(Exercise data begins)

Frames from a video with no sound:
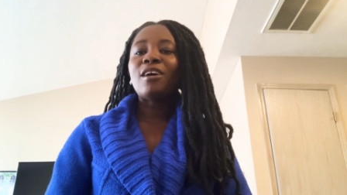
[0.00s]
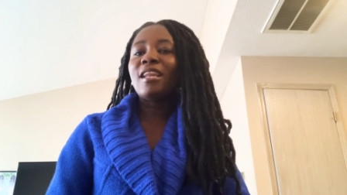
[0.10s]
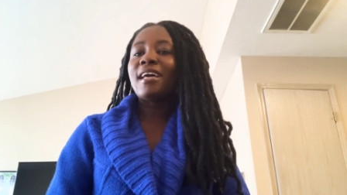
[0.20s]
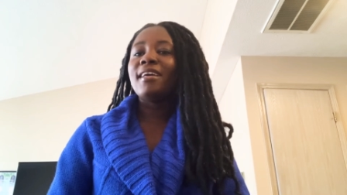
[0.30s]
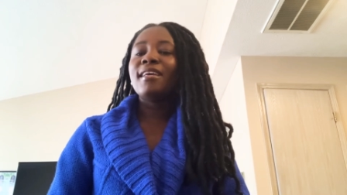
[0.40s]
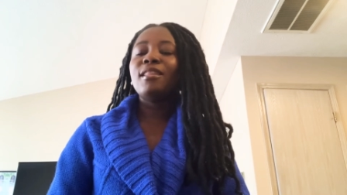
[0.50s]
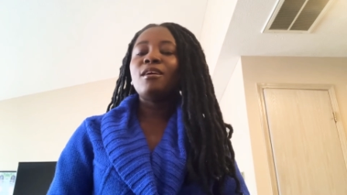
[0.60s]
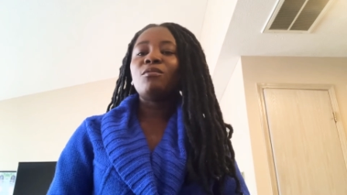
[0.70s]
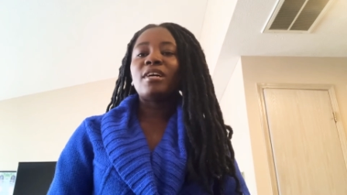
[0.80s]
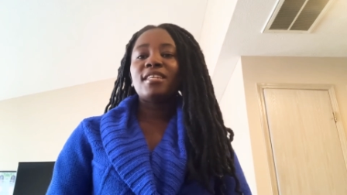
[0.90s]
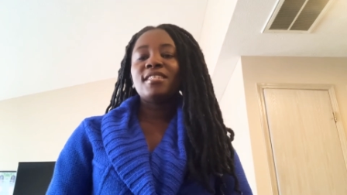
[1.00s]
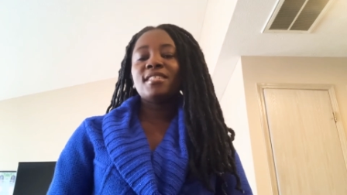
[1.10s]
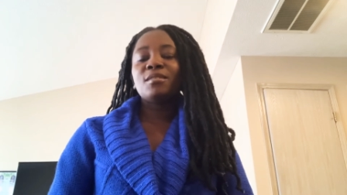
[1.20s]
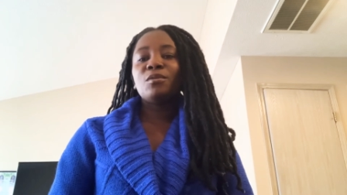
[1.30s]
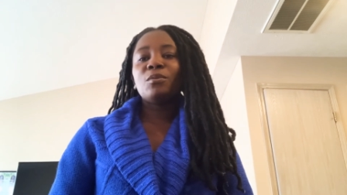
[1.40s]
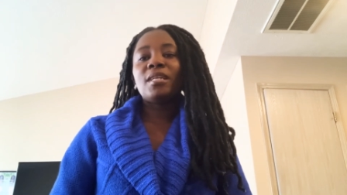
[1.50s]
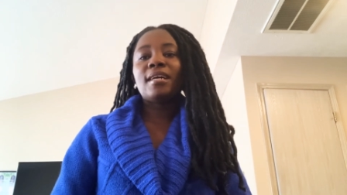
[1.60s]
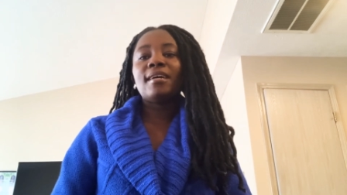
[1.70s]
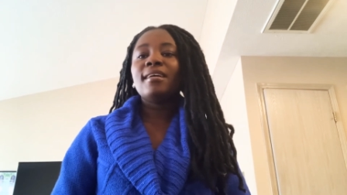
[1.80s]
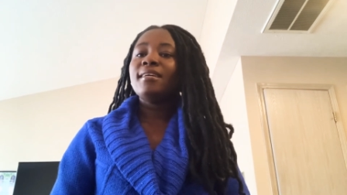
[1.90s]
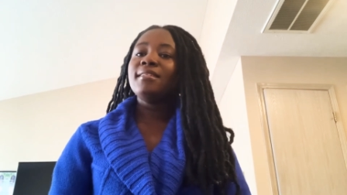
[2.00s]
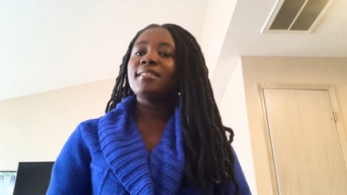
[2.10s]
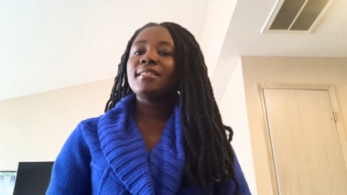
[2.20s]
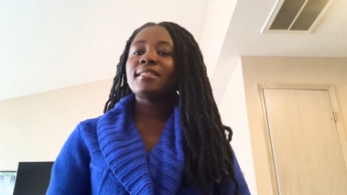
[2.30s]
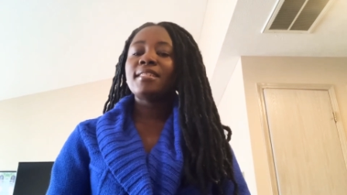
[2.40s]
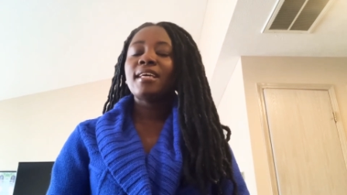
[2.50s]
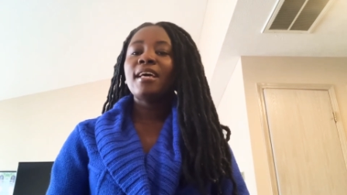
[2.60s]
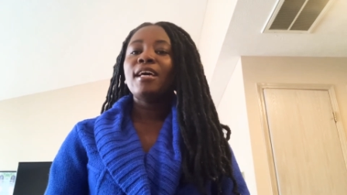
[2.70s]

like in a rush we want to just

(Exercise data ends)

- Exercise requirements -
Give back the material word for word and drop the pictures it holds.

- Output of the task -
Frames from a video with no sound:
[0.00s]
[0.10s]
[0.20s]
[0.30s]
[0.40s]
[0.50s]
[0.60s]
[0.70s]
[0.80s]
[0.90s]
[1.00s]
[1.10s]
[1.20s]
[1.30s]
[1.40s]
[1.50s]
[1.60s]
[1.70s]
[1.80s]
[1.90s]
[2.00s]
[2.10s]
[2.20s]
[2.30s]
[2.40s]
[2.50s]
[2.60s]
[2.70s]

like in a rush we want to just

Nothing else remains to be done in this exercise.